--- Exercise material Enclosed Below ---
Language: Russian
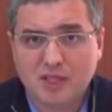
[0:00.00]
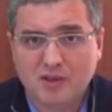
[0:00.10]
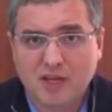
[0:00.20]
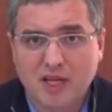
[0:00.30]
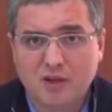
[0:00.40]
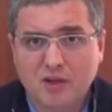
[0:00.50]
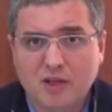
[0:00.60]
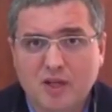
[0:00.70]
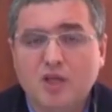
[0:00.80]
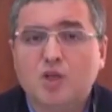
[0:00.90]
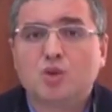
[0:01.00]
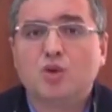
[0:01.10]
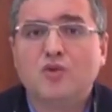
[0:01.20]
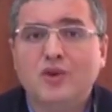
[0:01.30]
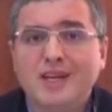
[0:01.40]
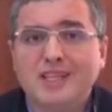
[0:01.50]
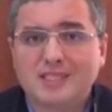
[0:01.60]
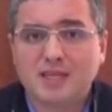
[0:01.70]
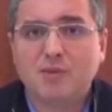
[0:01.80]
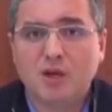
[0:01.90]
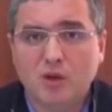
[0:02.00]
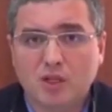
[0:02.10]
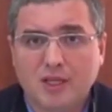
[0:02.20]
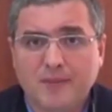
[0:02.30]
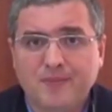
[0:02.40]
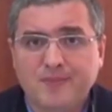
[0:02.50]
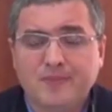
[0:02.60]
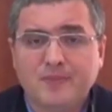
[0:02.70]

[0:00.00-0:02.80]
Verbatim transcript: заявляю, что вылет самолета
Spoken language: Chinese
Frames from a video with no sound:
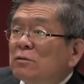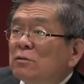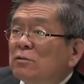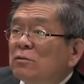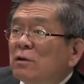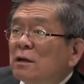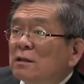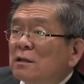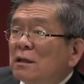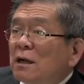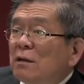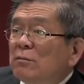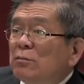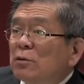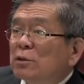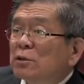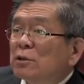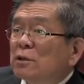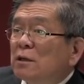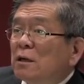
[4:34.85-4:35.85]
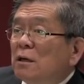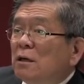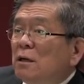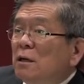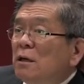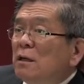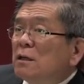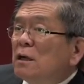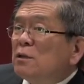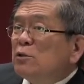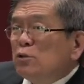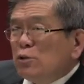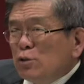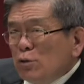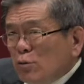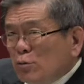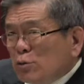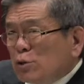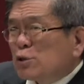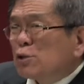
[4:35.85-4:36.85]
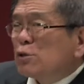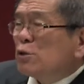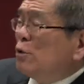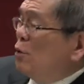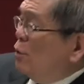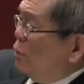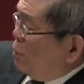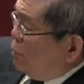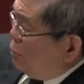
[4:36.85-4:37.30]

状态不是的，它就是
--- End of Enclosed Exercise material ---
### What you need to do
Only the pictures are to be left out; everything else in the entries above must be duplicated exactly.

### Response to the exercise
Language: Russian
[0:00.00]
[0:00.10]
[0:00.20]
[0:00.30]
[0:00.40]
[0:00.50]
[0:00.60]
[0:00.70]
[0:00.80]
[0:00.90]
[0:01.00]
[0:01.10]
[0:01.20]
[0:01.30]
[0:01.40]
[0:01.50]
[0:01.60]
[0:01.70]
[0:01.80]
[0:01.90]
[0:02.00]
[0:02.10]
[0:02.20]
[0:02.30]
[0:02.40]
[0:02.50]
[0:02.60]
[0:02.70]

[0:00.00-0:02.80]
Verbatim transcript: заявляю, что вылет самолета
Spoken language: Chinese
Frames from a video with no sound:
[4:34.85-4:35.85]
[4:35.85-4:36.85]
[4:36.85-4:37.30]

状态不是的，它就是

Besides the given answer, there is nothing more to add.